Self-respect isn’t always seen this way, though.

Too often people are told to “have some self respect.” Too often respect is confused with modesty or humility. When people are being promiscuous, when they drink a little too much, even things such as wearing the wrong clothes can garner disapproval from people, including complete strangers. People often feel it is their duty to inform you that you are not respecting yourself. But how could they possibly know what respect means to you?

When people use “self-respect” as an excuse to criticize people’s behaviour, their concern is very rarely for that person’s well being and happiness. More often their concern is in regards to the fact that that person is not behaving in a way that they deem acceptable. Often the idea of respect is used to slut shame or put people down for enjoying the things they enjoy.

The criticism is a display of discomfort that a person has broken a “rule”, rather than one of concern

These ideas of respectful, and disrespectful, good, and bad behaviours are based on people’s personal opinions.

The truth is that what is good and bad is entirely subjective and different for each person.

 

Sex is not inherently bad.

 

Drugs are not inherently bad.

 

Alcohol is not inherently bad.

 

Behaviors that do not directly impact other people in a negative way are not inherently bad.

 

Sex, and the use of alcohol and drugs can be perfectly healthy activities as long as the person partaking in them is comfortable, and able to meet their own expectations and goals for themselves.

That said, there are certainly many cases where people’s pleasures can turn into things that are detrimental and no longer make them feel happy or fulfilled.
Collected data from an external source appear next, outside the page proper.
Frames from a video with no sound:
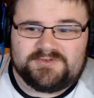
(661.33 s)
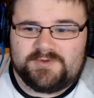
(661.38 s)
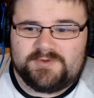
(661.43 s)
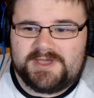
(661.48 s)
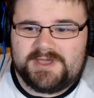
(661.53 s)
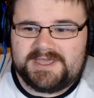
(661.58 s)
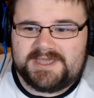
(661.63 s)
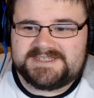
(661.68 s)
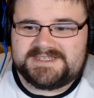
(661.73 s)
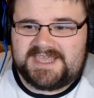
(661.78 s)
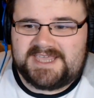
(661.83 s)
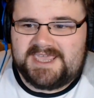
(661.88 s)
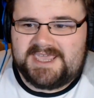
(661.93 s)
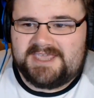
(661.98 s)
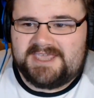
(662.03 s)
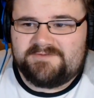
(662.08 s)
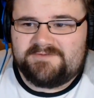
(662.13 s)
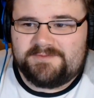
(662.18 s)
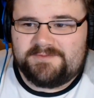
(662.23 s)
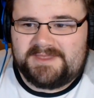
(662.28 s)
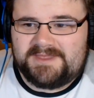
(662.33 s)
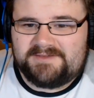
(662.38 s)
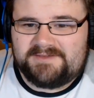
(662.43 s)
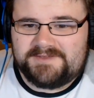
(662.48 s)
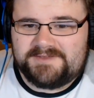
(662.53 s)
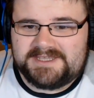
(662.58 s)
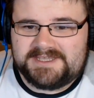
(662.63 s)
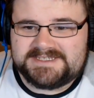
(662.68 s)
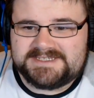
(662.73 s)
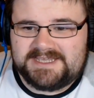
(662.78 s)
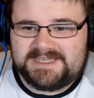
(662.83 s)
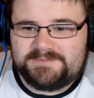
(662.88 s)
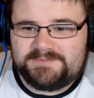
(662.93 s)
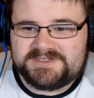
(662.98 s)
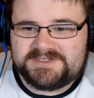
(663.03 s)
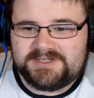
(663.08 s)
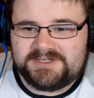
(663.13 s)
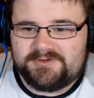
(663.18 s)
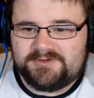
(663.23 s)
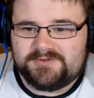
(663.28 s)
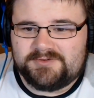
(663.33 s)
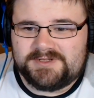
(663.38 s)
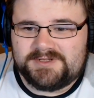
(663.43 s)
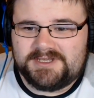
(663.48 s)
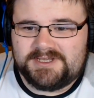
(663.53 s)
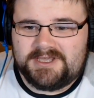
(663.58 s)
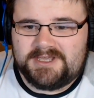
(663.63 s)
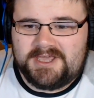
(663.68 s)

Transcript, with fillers: uh, take in from that first episode.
They might actually not be respecting themselves. Still, it’s not for me or anyone else to judge them on these behaviours or tell them what self-respect should look like.
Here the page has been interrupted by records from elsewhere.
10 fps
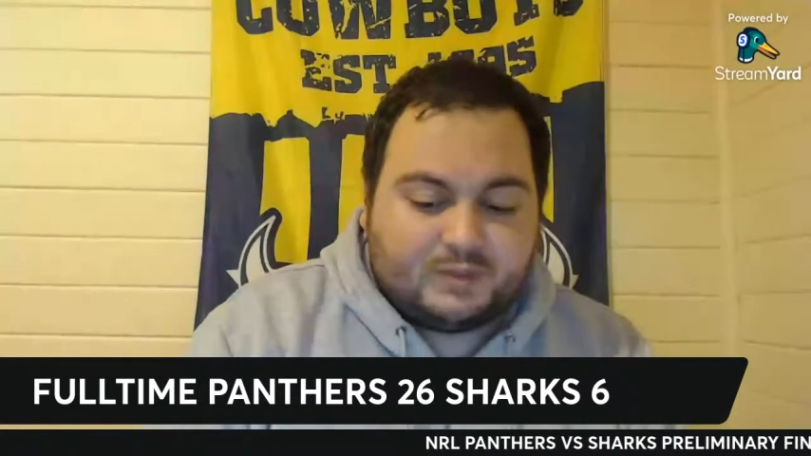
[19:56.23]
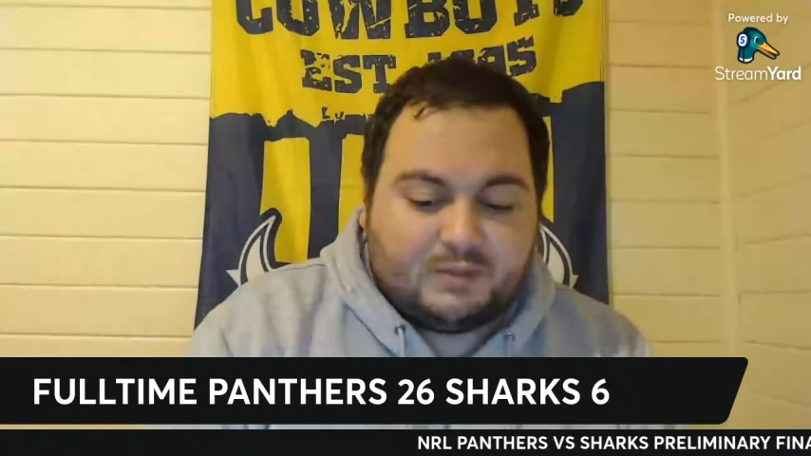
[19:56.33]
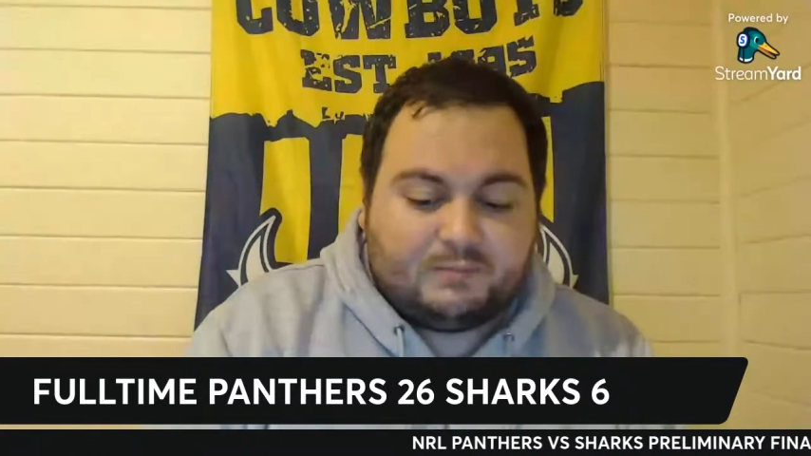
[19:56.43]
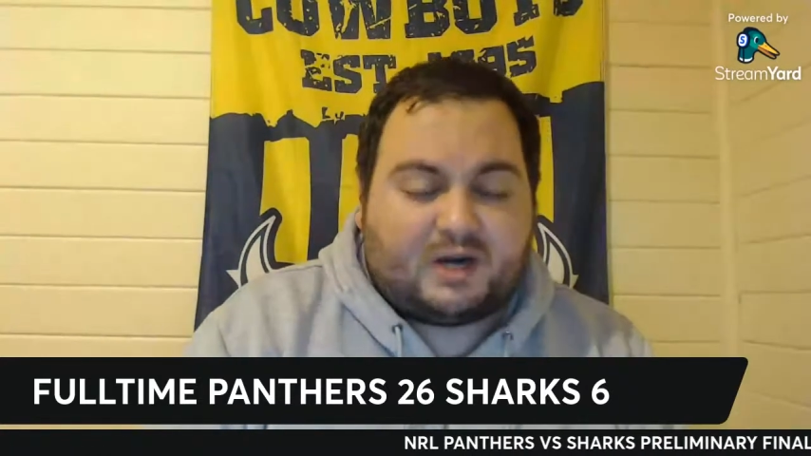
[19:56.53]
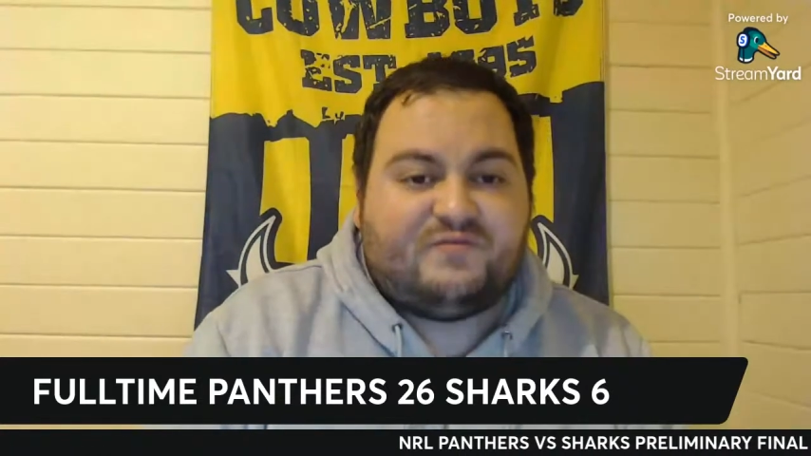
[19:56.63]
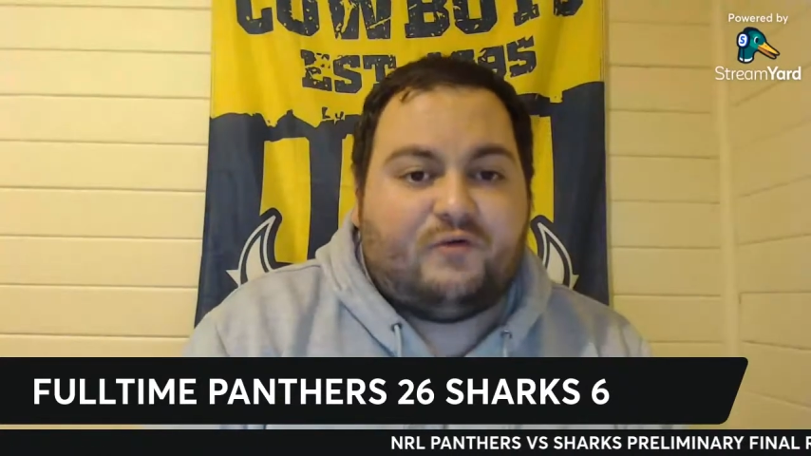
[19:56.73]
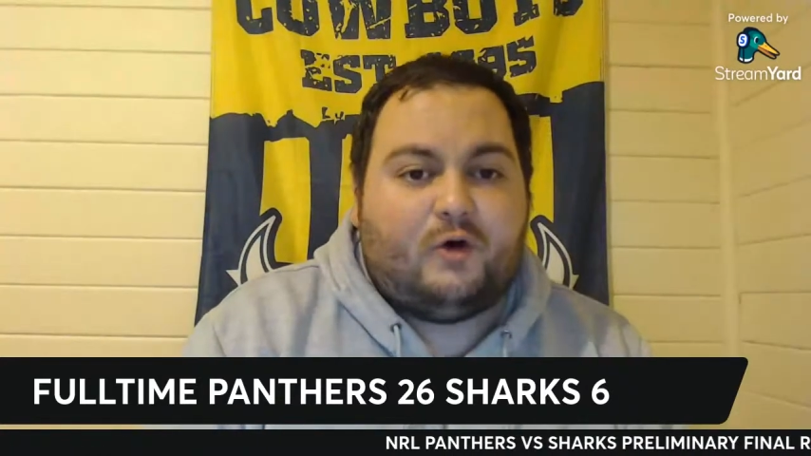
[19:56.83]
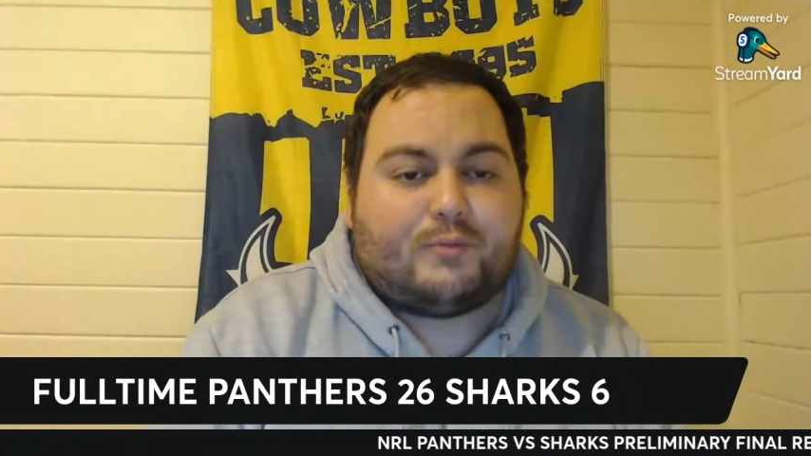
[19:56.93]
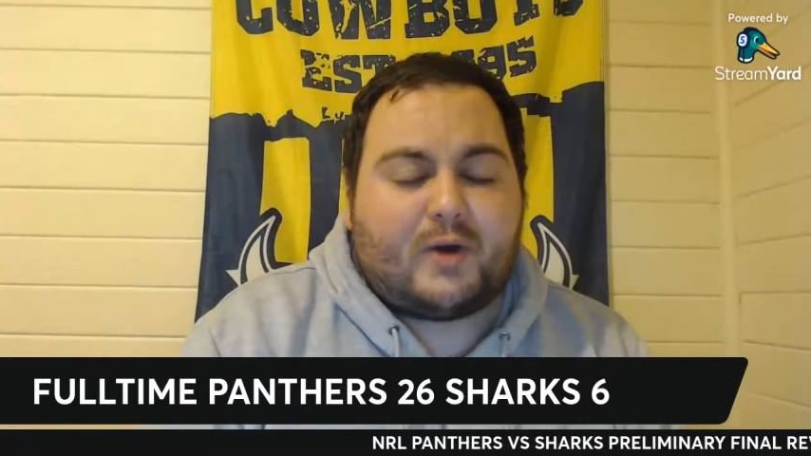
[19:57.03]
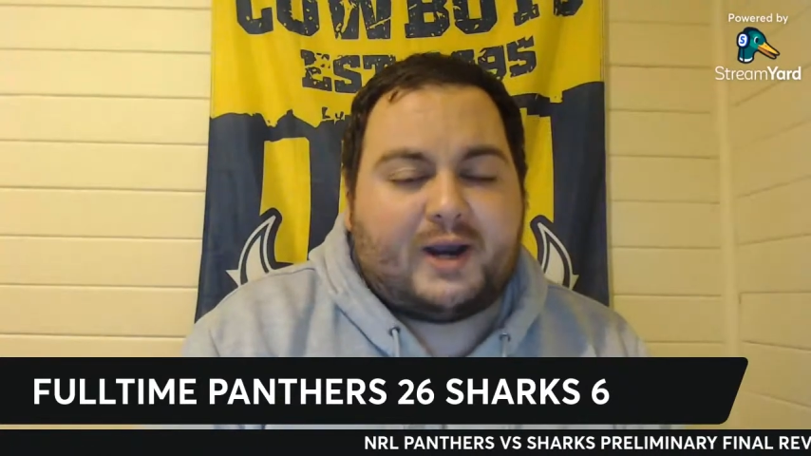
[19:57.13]
but I
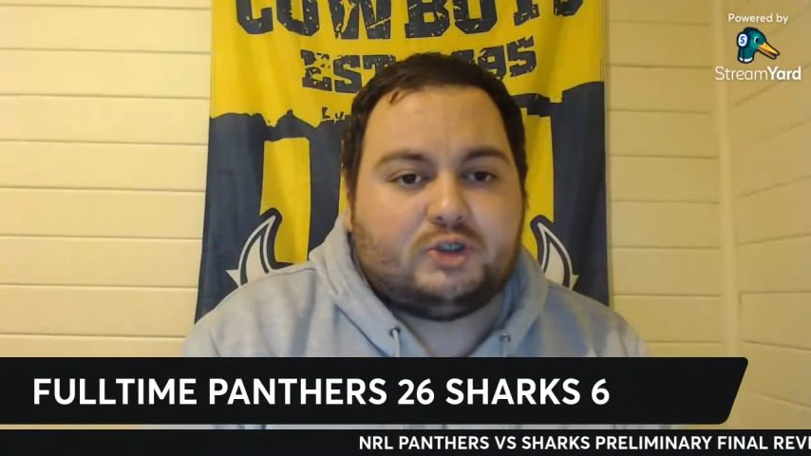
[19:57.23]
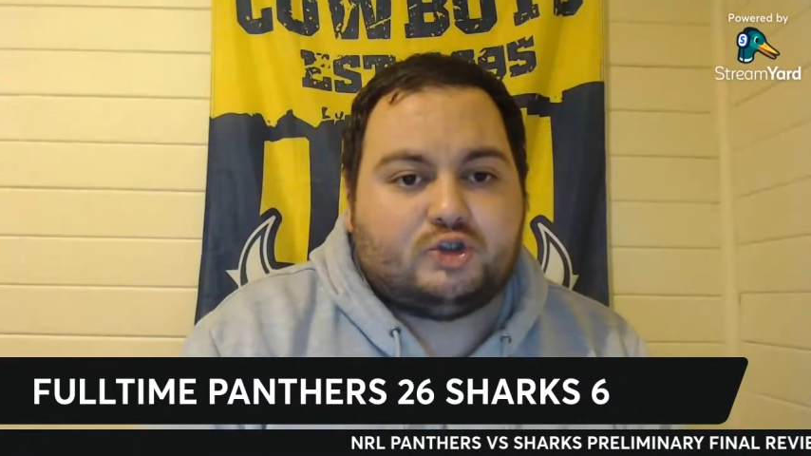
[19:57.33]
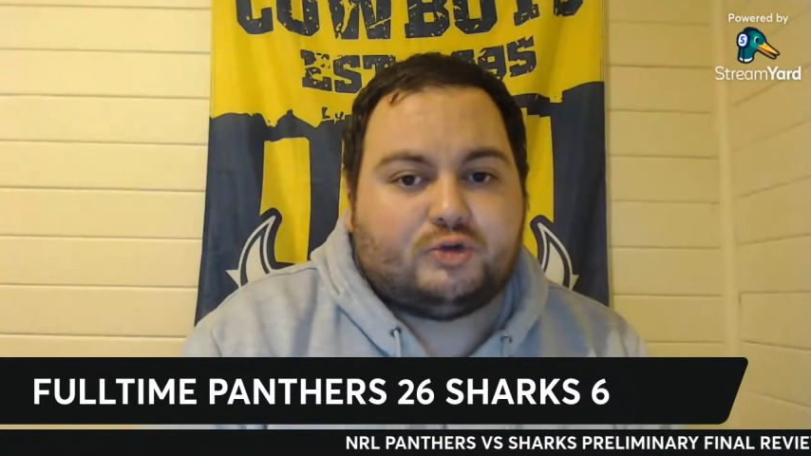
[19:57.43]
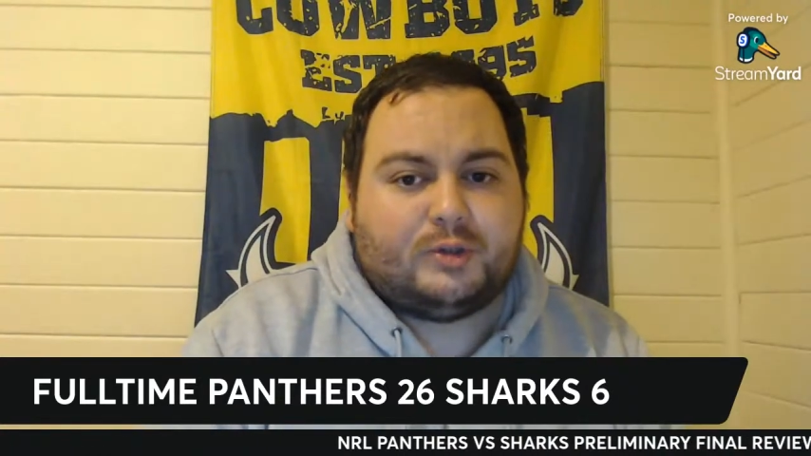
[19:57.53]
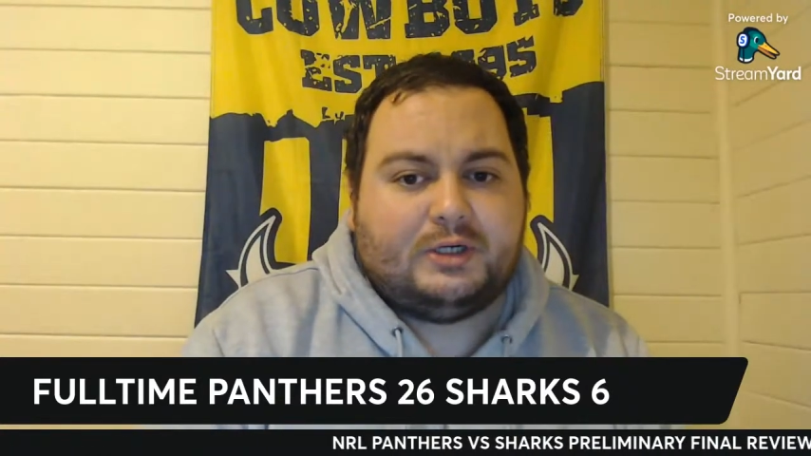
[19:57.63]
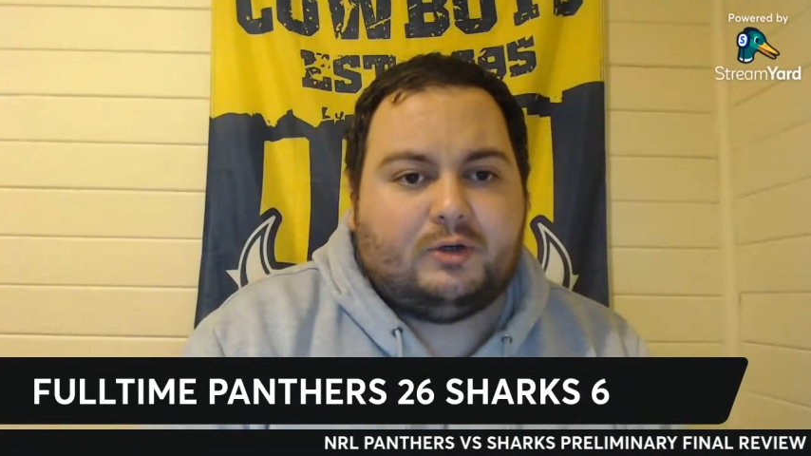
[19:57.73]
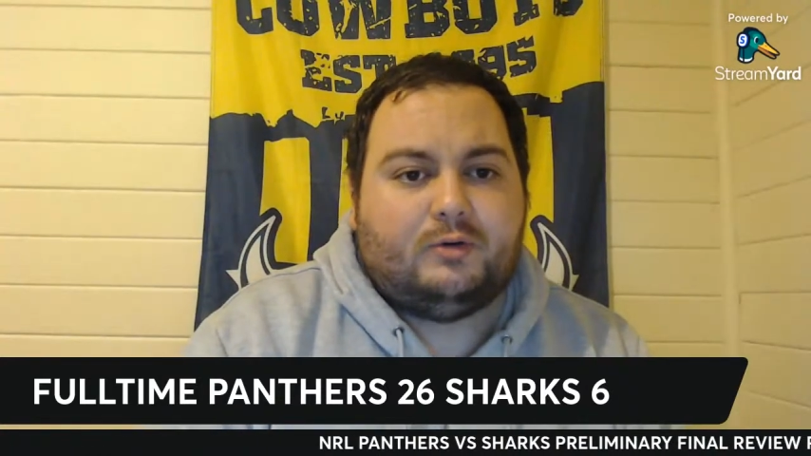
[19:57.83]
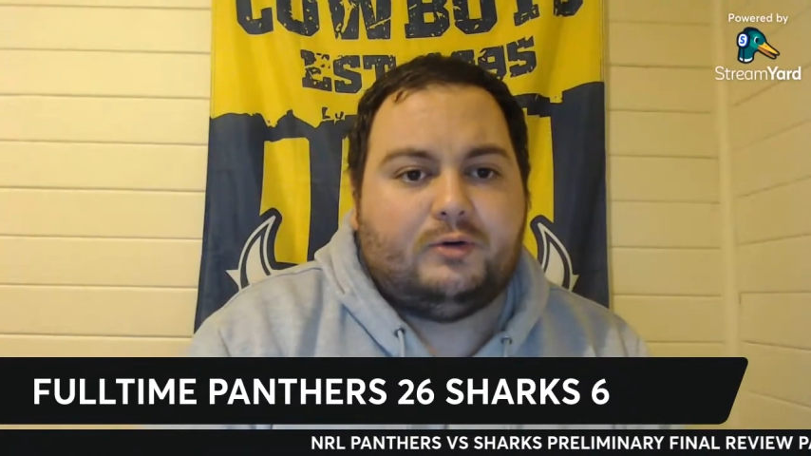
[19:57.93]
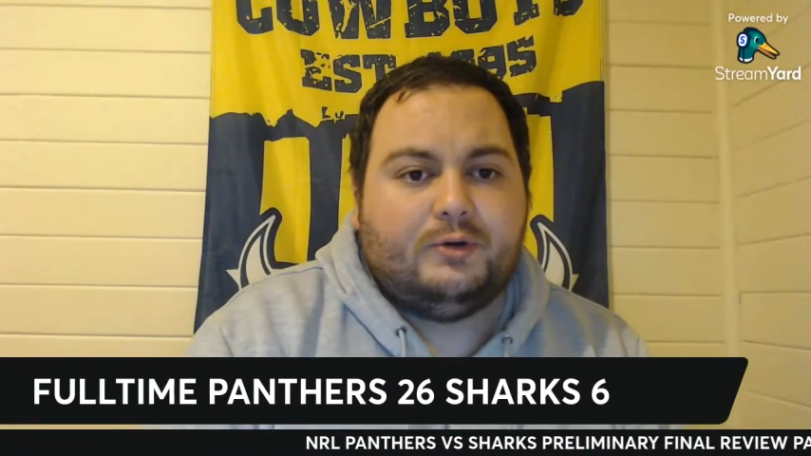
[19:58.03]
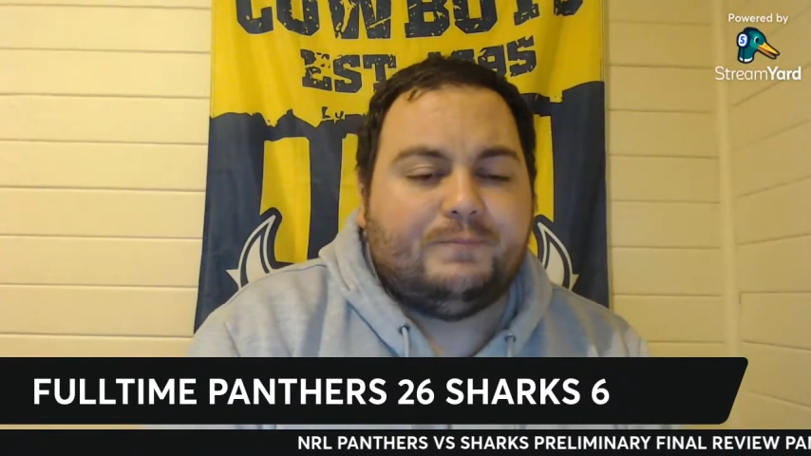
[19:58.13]
thought Braden Trindle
People’s lives are nobody’s but their own. It is not for you or I to decide what makes a person worthy of respect (a stranger’s or their own). People can respect themselves when they are doing shots in a short dress just as much as when they are standing on a stage graduating University.

These issues have become especially prevalent in our society and if you were to take only one thing from this post, I would have it be this:

 

The only person who can dictate what self-respect looks like to you, is yourself.